Elle dirige également sa demande contre l’assureur de l’architecte.

Compte tenu du retard de l’architecte, Madame X avait néanmoins réalisé les travaux sans le concours (et pour cause) d’un architecte.

La compagnie d’assurances concluait à l’irrecevabilité de la demande de Madame X considérant qu’à défaut d’avoir réalisé les travaux litigieux sans le concours d’un architecte, elle s’était rendue coupable d’une infraction pénale et d’une faute civile en manière telle que sa demande, fondée sur un objet illicite, devait être déclarée irrecevable.

La Cour d’appel de Mons, dans un arrêt du 17 décembre 2020, n’accueillera pas cet argument en motivant de la manière suivante :

Aux termes de l’article 17 du Code judiciaire, l’intérêt à agir, qui consiste en tout avantage matériel ou moral, effectif, mais non théorique que le demandeur peut retirer de la demande au moment où il la forme, dût la reconnaissance de ce droit n’être établie ou non établie, qu’à la prononciation du jugement, se confond largement avec l’objet de la demande entendu comme « ce qui est réclamé par le demandeur ; c’est le résultat économique, social ou moral qui est recherché et que l’on demande au juge de consacrer dans sa décision », indépendamment de toute qualification juridique.

Il se distingue de la cause, soit, dans la conception moderne, « l’ensemble des faits invoqués par le demandeur à l’appui de sa prétention. »

L’objet de la demande ne peut pas être illicite à défaut de quoi la demande ne serait pas recevable.

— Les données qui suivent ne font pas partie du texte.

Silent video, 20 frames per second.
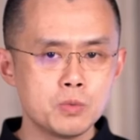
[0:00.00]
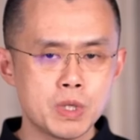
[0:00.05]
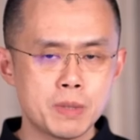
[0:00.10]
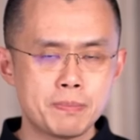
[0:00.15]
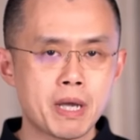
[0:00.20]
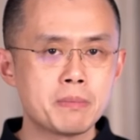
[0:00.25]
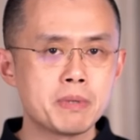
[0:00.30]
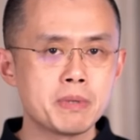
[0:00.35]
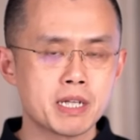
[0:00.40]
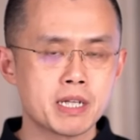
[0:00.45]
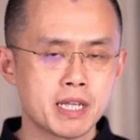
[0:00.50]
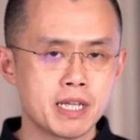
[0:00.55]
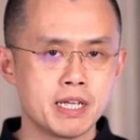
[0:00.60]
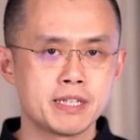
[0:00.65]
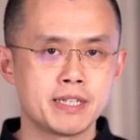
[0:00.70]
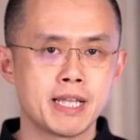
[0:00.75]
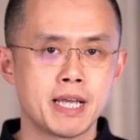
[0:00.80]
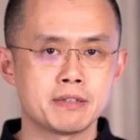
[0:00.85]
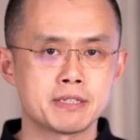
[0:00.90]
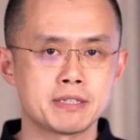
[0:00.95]
we publicly
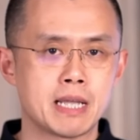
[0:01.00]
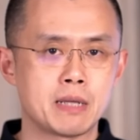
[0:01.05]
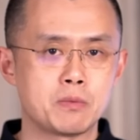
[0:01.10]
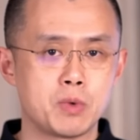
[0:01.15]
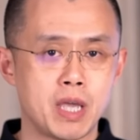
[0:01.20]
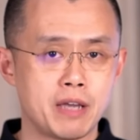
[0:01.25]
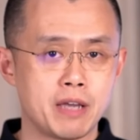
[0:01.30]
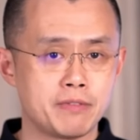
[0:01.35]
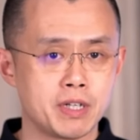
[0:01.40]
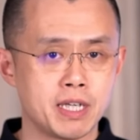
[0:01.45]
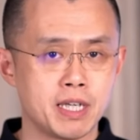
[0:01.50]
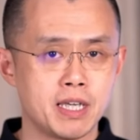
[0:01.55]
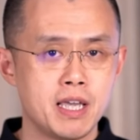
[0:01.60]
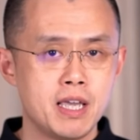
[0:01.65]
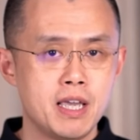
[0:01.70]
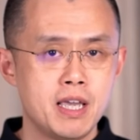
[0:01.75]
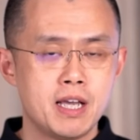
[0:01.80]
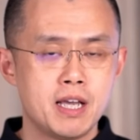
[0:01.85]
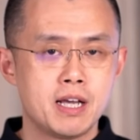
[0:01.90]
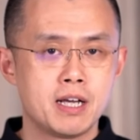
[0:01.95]
announced that we have a
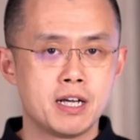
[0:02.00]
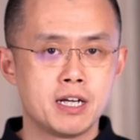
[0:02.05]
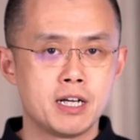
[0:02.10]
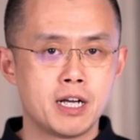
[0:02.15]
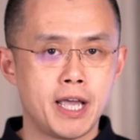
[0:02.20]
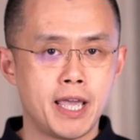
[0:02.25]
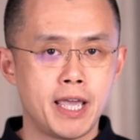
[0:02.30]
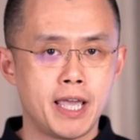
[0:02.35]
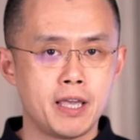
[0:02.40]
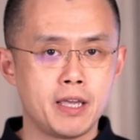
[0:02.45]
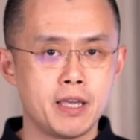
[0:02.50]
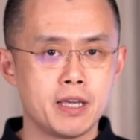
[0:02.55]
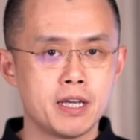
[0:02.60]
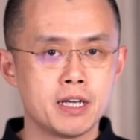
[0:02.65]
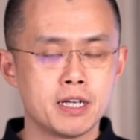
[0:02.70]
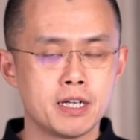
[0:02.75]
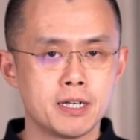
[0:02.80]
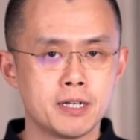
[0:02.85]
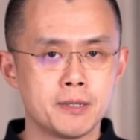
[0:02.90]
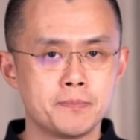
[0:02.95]
uh, a,
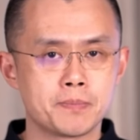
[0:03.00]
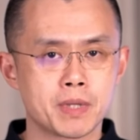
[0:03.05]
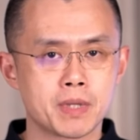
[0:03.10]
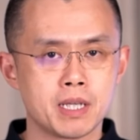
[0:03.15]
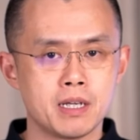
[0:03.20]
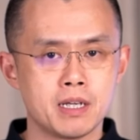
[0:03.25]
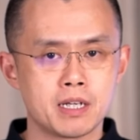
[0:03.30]
um,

Une demande tendant à la réparation par équivalent d’un dommage résultant de la privation d’un avantage illicite n’est pas en soi illégitime, car on ne peut considérer que l’objet de la demande — à savoir l’octroi d’une somme d’argent — vise en soi le maintien d’une situation illicite, compte tenu notamment du principe de libre disposition de l’indemnité.

Dès lors la demande en réparation ne repose pas sur la lésion d’un intérêt illégitime puisque son objet ne tend pas au maintien d’une situation illicite, mais seulement à l’allocation de dommages-intérêts.

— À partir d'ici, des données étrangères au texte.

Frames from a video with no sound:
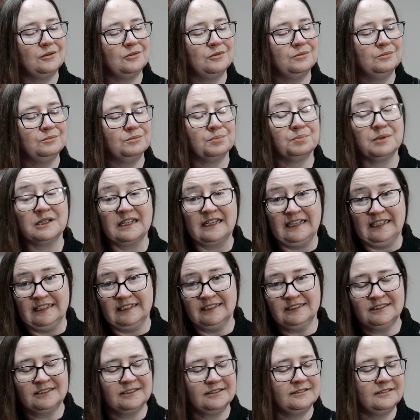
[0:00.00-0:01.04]

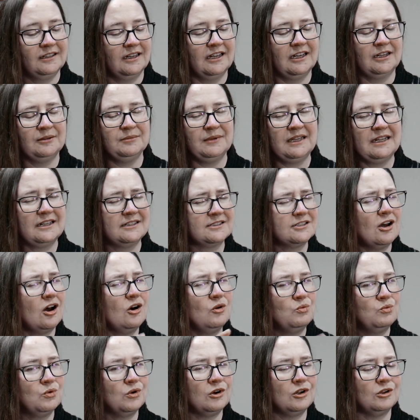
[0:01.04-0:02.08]
blend. It is
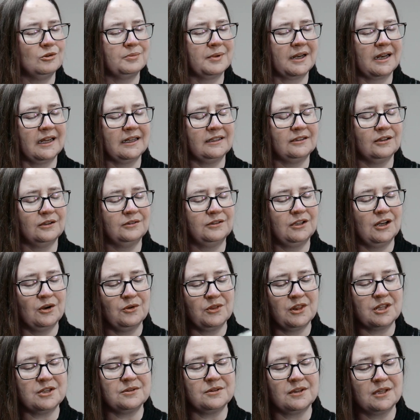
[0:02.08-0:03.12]
all wool, but I don't know
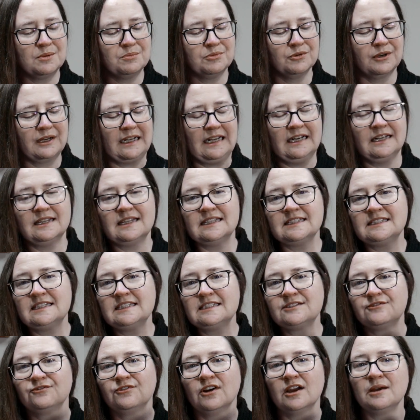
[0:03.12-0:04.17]
the breed. This
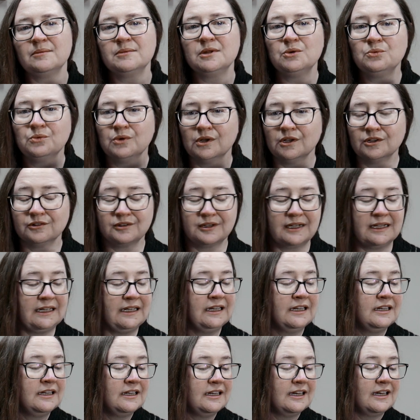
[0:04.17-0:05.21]
is from the Woolery,
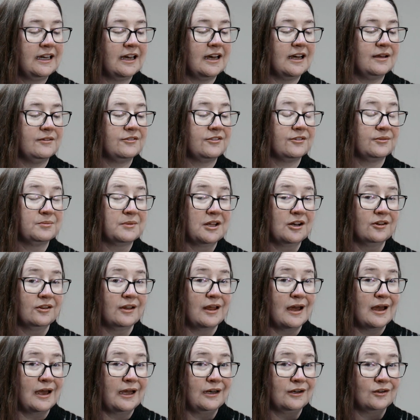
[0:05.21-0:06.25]
from their
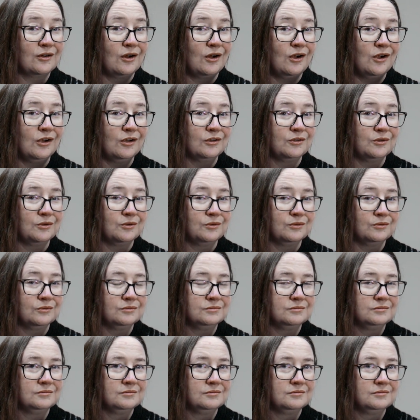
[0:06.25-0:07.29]
line called
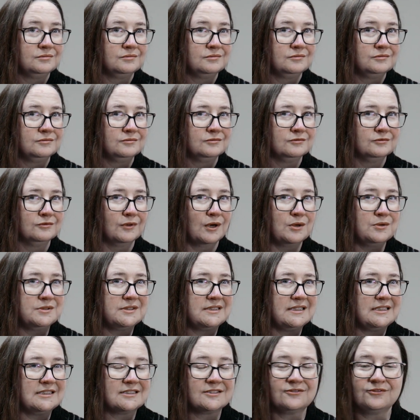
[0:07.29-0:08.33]

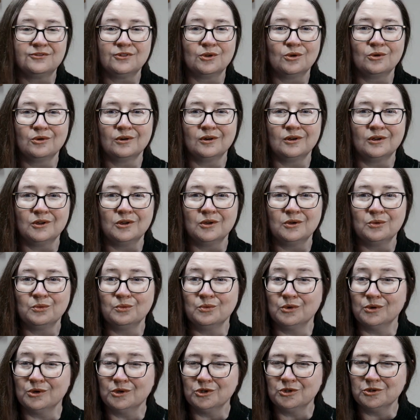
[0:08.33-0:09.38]
Rosie's Floral
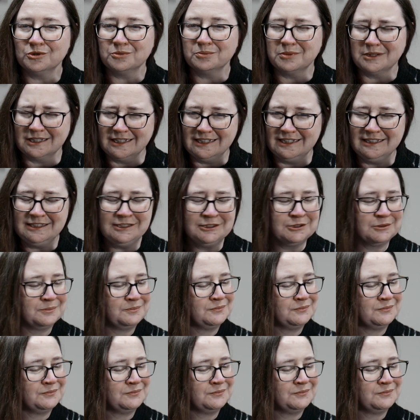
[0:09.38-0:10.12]
Wool Blend.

La cour fait sienne la considération selon laquelle « la condition de légitimité devrait donc s’apprécier à un double stade. Ainsi, au niveau de l’intérêt à agir, il ne s’agirait que d’une exigence de portée limitée, visant à éviter que l’action ne tende exclusivement au maintien d’une situation illicite.

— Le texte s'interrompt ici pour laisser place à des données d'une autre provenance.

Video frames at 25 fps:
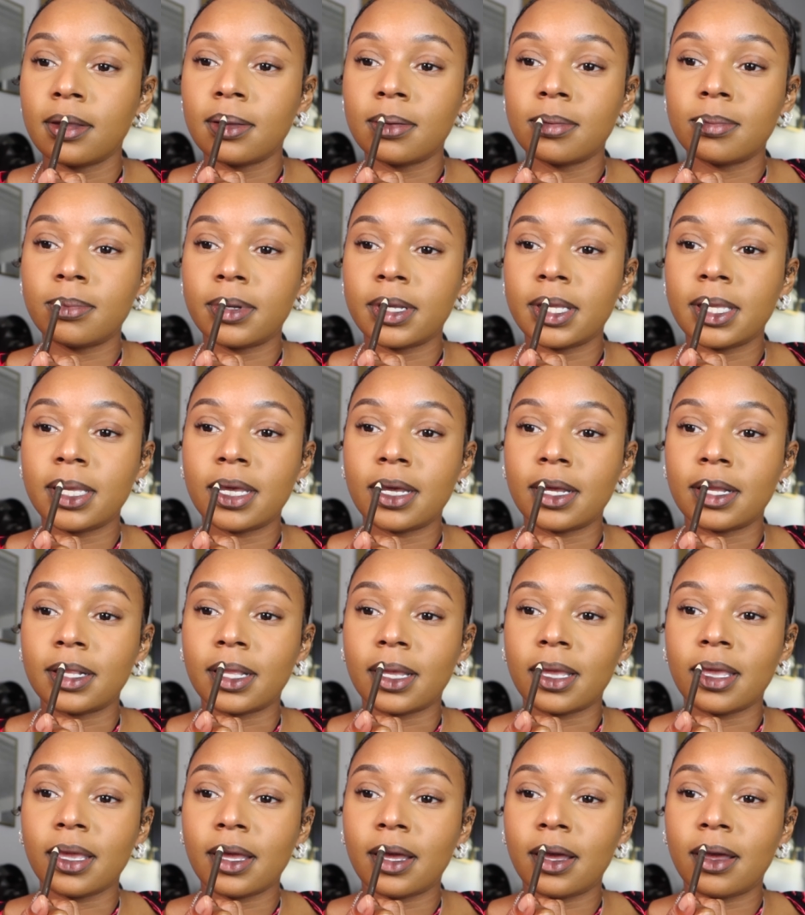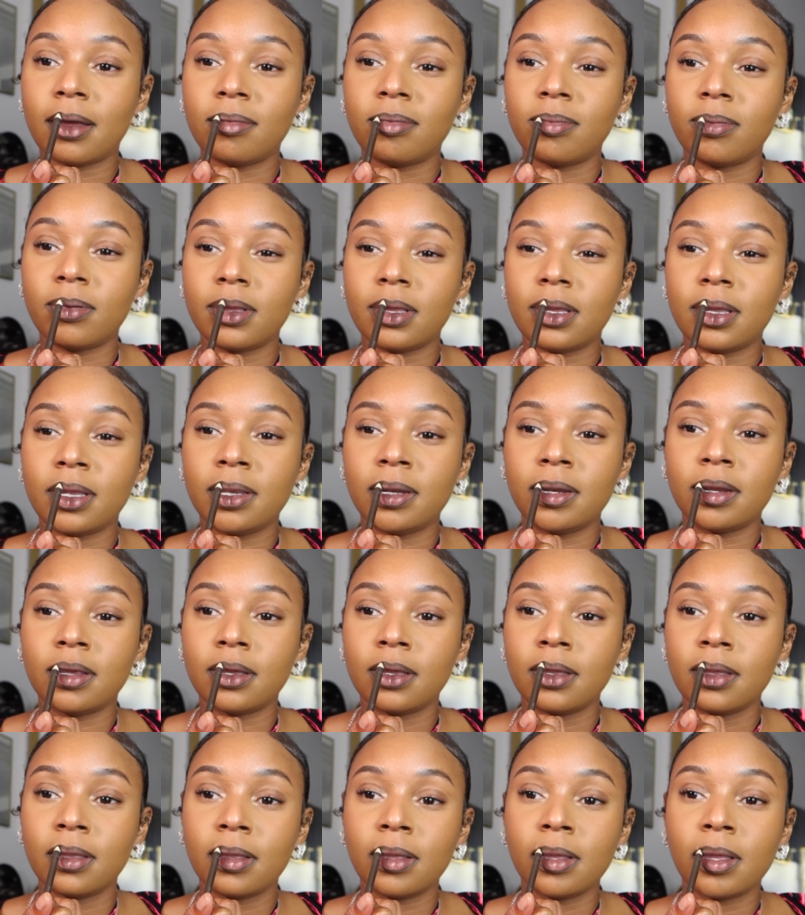But yeah, like, I've
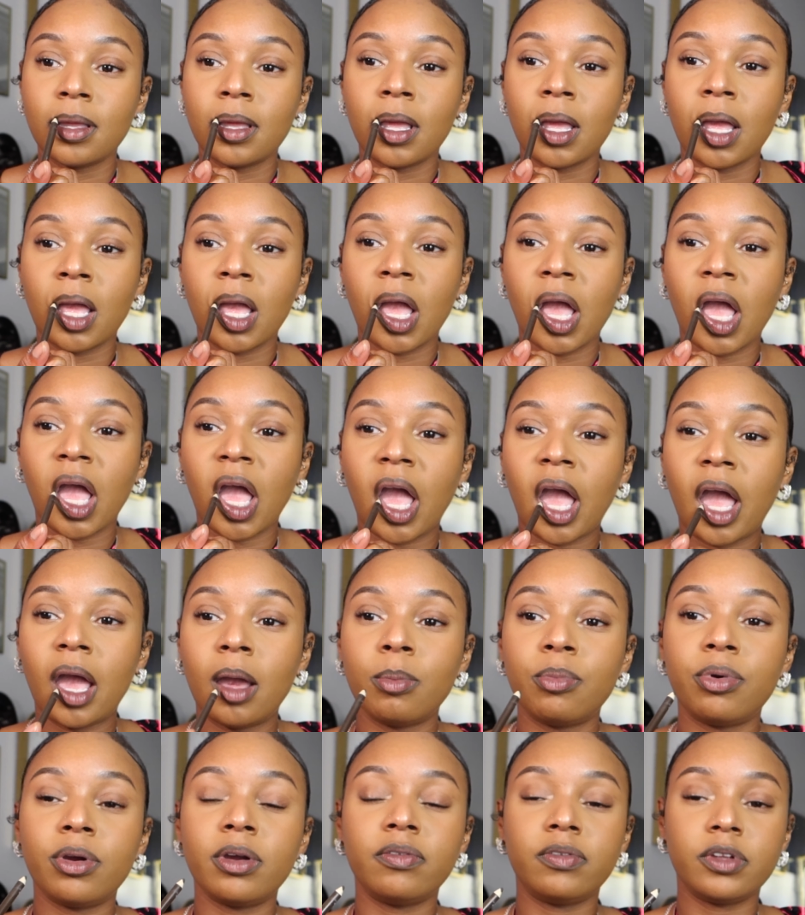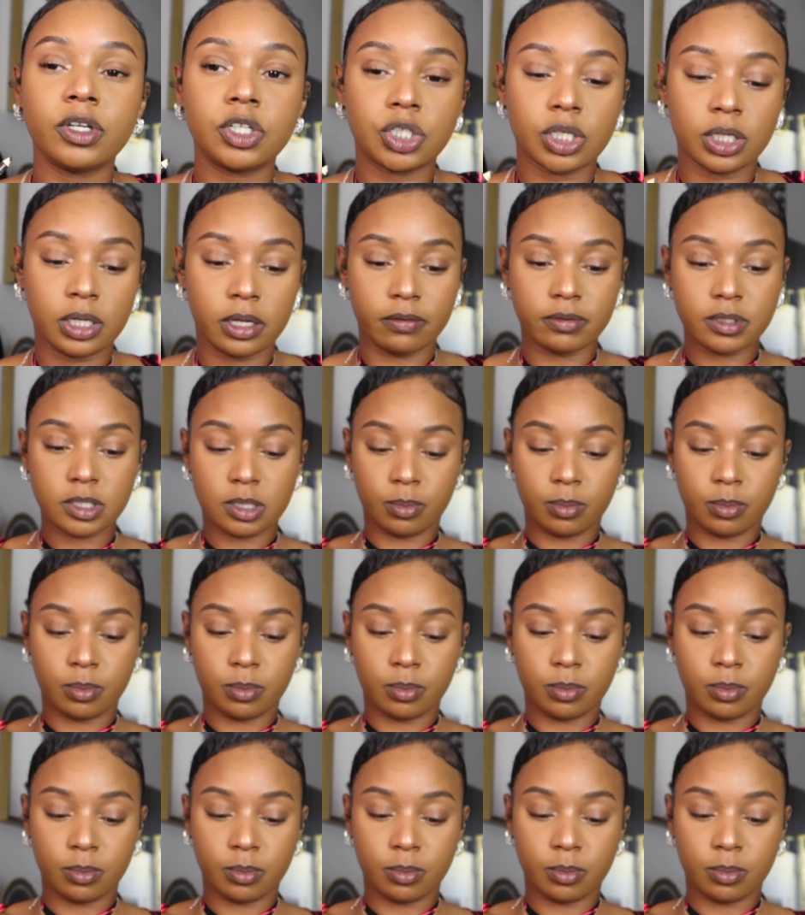been privileged enough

En revanche, au niveau de la définition du dommage réparable, elle permettrait d’exercer un contrôle plus approfondi sur la légitimité de l’avantage perdu. »

Au niveau du fondement de la demande, il convient donc d’examiner à nouveau le caractère licite de son objet.

En effet, « le fait de se trouver dans une situation illicite n’exclut pas nécessairement la possibilité de se prévaloir de la lésion d’un intérêt légitime ou de la privation d’un avantage de même nature »

En l’espèce, le fait que l’appelante ait vraisemblablement effectué les travaux sans l’intervention d’un architecte pour le suivi du chantier, à supposer qu’il soit établi, constitue certes une infraction punissable ; néanmoins la demande porte, comme l’a relevé adéquatement le premier juge, sur l’exécution du contrat d’architecture avenu entre parties et sur l’indemnisation par équivalent du dommage subi durant la période litigieuse, antérieure à la construction de l’immeuble et le dommage réclamé n’est donc pas illicite.